Par conséquent, Santé respiratoire France réitère sa demande, c’est-à-dire la levée de la prescription initiale de la thérapie trois-en-un par le pneumologue, et donc une ouverture de la prescription initiale au médecin généraliste, en concertation avec le spécialiste. La primo-prescription par le médecin généraliste pourrait être conditionnée par une visite dans les trois à six mois chez le pneumologue, pour une évaluation globale et experte de la pathologie du patient, chez ceux n’ayant pas de suivi pneumologique, comme cela est précisé dans le Guide du parcours de soins BPCO de la HAS (2020) (5) qui mentionne une évaluation fonctionnelle respiratoire dans les six mois. Ce guide positionne d’ailleurs le médecin généraliste au cœur de la prise en charge du patient souffrant de BPCO.

👉 Santé respiratoire France a adressé cette demande par courrier au Ministère de la santé.

👉 Tribune publiée dans le Quotidien du Médecin

Références

(1) Selon les recommandations de la SPLF, les bronchodilatateurs inhalés bêta-2-agonistes de longue durée d’action (LABA) et anticholinergiques de longue durée d’action (LAMA) sont le principal traitement symptomatique de la BPCO chez les patients ayant une dyspnée quotidienne et/ou des exacerbations. En cas de symptômes persistants malgré un traitement de fond bien conduit par un bronchodilatateur en monothérapie et après avoir éliminé une autre cause d’insuffisance d’efficacité thérapeutique, une bithérapie avec soit deux bronchodilatateurs (LABA + LAMA), soit un LABA et un corticostéroïde inhalé (CSI) peut être proposée. Une triple thérapie associant un LABA, un LAMA et un CSI ne doit s’envisager qu’en cas de réponse non satisfaisante à la bithérapie. Les recommandations GOLD 2022 et Société de pneumologie de langue française 2021 reconnaissent également l’intérêt suggéré des triples thérapies fixes inhalées, dans les études ETHOS et IMPACT, quant à la réduction du risque de décès versus une association fixe de deux bronchodilatateurs (LABA + LAMA).

(2) Données issues du suivi longitudinal des délivrances en pharmacies de ville – LTD IQVIA (septembre 2022)

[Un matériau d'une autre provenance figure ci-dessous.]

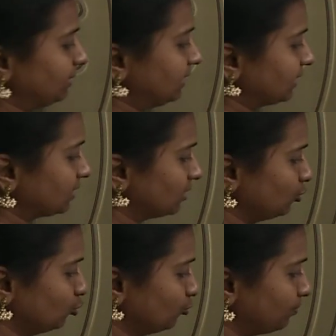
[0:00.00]
be like a
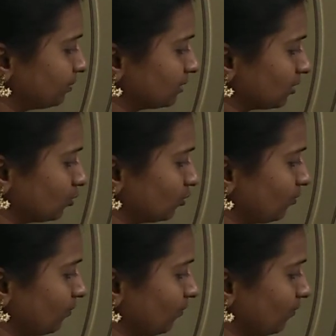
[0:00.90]
loop now
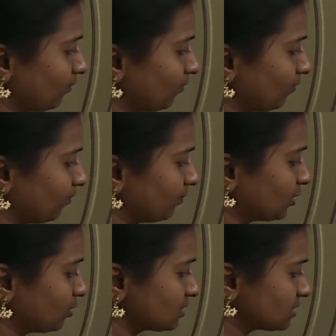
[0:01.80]

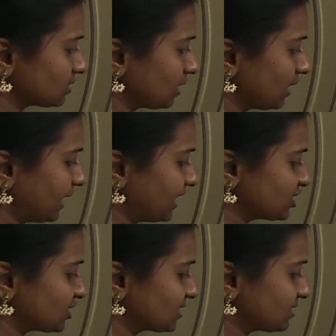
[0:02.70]
because
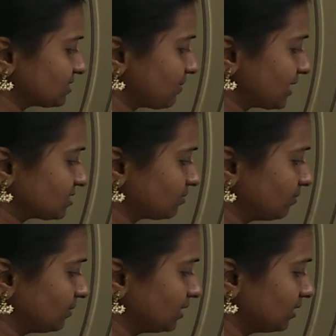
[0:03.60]
Hx is
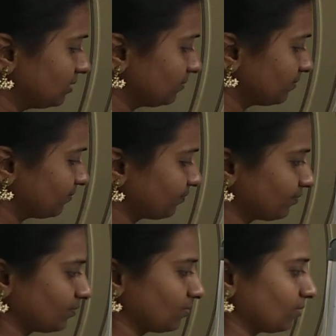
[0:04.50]
maximum here
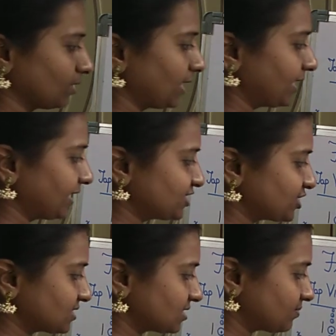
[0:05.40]
and
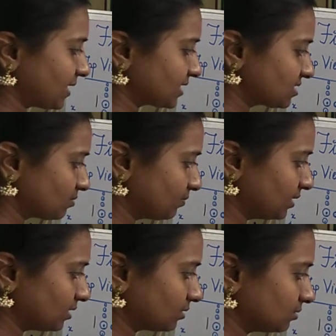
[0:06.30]
Hx is maximum here.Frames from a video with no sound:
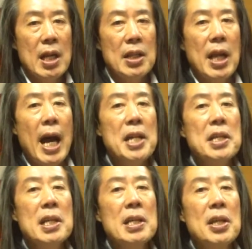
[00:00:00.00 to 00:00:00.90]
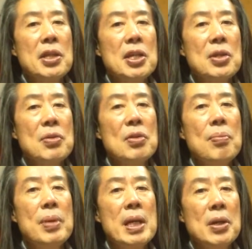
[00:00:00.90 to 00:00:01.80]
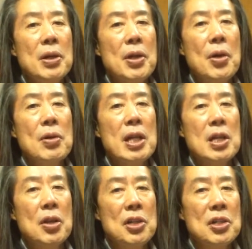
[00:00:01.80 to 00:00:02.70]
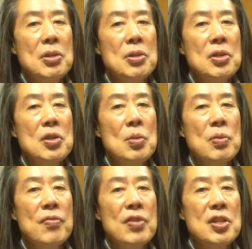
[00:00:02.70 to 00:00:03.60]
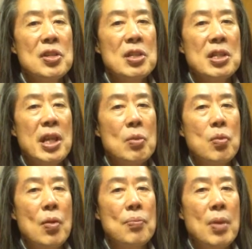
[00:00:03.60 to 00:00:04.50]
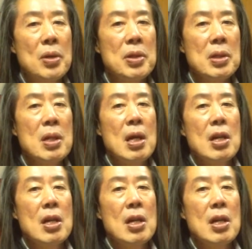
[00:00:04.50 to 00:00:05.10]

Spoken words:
The idea that there should be not only constitutional provisions that were modern,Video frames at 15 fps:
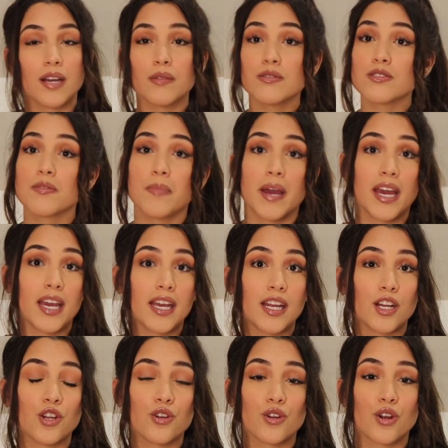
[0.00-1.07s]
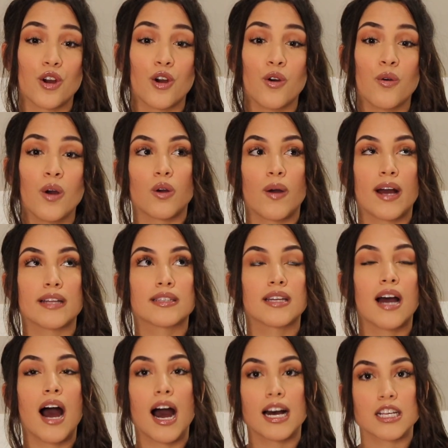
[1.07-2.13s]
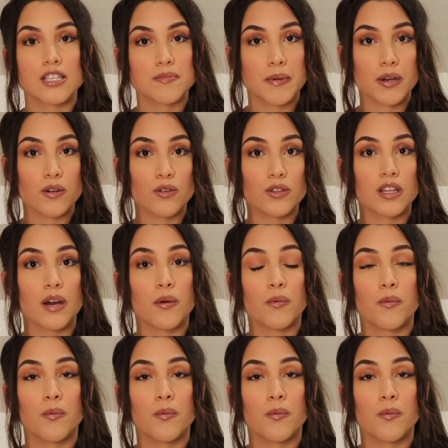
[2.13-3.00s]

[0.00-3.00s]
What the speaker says: It was a pain, you know. So at the hospital that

(3) Fardeau et prise en charge des patients traités pour BPCO en France. Roche N et al. CPLF 2023, 27-29 janvier, Marseille.

(4) Enquête Respilab « Formation des patients BPCO à l’utilisation des inhalateurs », conduite en ligne du 27 septembre au 31 octobre 2019, auprès de 1190 personnes souffrant de BPCO (RespiLab)

(5) Guide du parcours de soins de la BPCO (HAS)

A propos de Santé respiratoire France

L’association Santé respiratoire France rassemble plus de 5000 adhérents, patients, aidants et professionnels de santé. Elle contribue à améliorer la prise en soins mais également la qualité de vie des 10 millions de personnes touchées par les maladies respiratoires chroniques en France et celle de leurs proches. Ses missions sont d’Alerter l’opinion et les pouvoirs publics, d’Innover en favorisant l’émergence de solutions et de Rassembler.